2. Execute the command according to the token values contained in the command
message.
3. Respond to the requester (the management application).
On reading an SPI message (typically, by reading from its $RECEIVE file), the server
must validate the message. You must then use a set of SPI procedures to extract the
tokens.
If the message contains a valid command, the server must find the target object, apply
the command to that object, and use SPI procedures to prepare a response describing
the outcome of the command. The response might be a simple acknowledgment that a
state change was successfully performed, an indication that the command failed along
with an error list, or the return of some requested status information. Finally, the server
returns the response to the requester.
As with event message generation, you need definitions of all the tokens that your
command-interface server might encounter. You can declare these definitions in a DDL
file from which you can create your token definitions in the language of your
application.
Generating Statistics on Application Resource Usage
User-defined Measure counters enable you to take statistical measurements of the
way your application resources are used.
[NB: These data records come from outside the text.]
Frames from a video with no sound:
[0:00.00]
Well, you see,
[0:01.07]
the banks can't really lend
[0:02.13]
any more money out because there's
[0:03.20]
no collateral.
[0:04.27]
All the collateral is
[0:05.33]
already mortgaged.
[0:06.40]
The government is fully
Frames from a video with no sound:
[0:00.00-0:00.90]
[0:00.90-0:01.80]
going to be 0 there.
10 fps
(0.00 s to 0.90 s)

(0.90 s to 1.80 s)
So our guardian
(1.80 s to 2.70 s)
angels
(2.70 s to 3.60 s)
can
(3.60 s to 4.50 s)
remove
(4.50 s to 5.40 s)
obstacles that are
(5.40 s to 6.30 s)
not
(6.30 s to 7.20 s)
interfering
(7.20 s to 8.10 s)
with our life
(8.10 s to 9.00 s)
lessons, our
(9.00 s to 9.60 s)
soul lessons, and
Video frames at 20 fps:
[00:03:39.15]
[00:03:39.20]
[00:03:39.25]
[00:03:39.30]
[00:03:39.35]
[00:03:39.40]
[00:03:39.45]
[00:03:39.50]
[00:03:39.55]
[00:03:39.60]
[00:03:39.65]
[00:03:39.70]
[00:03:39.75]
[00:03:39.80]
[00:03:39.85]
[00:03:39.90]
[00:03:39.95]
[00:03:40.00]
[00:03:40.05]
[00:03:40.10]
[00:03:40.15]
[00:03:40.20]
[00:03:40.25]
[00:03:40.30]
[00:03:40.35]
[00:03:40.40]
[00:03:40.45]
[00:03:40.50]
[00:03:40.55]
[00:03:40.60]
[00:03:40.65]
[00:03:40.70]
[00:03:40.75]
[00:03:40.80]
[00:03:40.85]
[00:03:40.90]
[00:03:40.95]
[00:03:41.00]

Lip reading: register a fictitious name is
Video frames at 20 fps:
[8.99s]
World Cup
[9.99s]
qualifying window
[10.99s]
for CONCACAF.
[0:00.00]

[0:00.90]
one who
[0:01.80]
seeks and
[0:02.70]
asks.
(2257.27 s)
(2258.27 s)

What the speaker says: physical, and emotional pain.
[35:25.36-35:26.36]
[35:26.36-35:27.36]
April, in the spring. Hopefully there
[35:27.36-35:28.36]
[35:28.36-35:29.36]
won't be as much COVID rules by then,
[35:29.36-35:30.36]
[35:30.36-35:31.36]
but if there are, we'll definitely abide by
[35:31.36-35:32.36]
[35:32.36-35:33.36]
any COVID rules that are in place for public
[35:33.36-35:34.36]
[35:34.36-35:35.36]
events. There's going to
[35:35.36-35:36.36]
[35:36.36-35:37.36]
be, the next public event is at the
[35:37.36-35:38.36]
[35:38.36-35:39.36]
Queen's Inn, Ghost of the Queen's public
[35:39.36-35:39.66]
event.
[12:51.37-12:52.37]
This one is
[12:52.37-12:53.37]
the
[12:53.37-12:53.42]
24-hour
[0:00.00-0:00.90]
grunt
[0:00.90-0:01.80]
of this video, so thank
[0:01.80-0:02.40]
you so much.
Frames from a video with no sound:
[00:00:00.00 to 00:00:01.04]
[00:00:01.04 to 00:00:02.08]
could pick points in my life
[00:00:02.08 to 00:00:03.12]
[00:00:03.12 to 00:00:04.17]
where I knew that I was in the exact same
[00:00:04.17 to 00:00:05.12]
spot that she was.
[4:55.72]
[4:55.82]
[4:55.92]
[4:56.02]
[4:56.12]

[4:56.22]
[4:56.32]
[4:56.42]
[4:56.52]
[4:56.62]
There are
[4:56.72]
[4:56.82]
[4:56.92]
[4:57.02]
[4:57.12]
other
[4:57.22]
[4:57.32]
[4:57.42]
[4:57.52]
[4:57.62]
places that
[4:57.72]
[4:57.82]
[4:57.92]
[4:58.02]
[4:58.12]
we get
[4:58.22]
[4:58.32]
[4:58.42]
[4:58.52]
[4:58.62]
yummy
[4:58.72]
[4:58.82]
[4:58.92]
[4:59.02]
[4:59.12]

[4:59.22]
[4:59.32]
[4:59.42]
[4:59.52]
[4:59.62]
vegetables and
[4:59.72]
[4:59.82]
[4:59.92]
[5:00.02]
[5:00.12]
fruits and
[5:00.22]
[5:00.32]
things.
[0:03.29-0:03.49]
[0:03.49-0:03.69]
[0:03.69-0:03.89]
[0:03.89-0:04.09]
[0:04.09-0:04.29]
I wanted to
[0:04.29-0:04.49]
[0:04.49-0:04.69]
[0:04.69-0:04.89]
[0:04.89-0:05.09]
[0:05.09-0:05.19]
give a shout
For example, you might update a counter
each time a transaction is processed, or you might use counters to determine message
queue usage or to determine error rates.
To use Measure counters, you must use Measure procedures to initialize each counter
and then alter its value when appropriate. You can define and use the following types
of counters:
•
Accumulating counters keep tallies. You can use Measure procedures to increment
an accumulating counter by one or by some specified value. You might, for
example, increment a count of transactions each time a transaction commits.
•
Busy counters measure the amount of time a resource is busy. You simply start
the counter and stop the counter. You might use this counter to measure, for
example, how much time your application spends in transaction mode.
•
Queue counters measure the amount of time elements spend on a queue. You
increment the counter when the element is placed on the queue and then
decrement it when the element is removed from the queue. You might, for
example, use a queue counter to measure how long requests take to get serviced.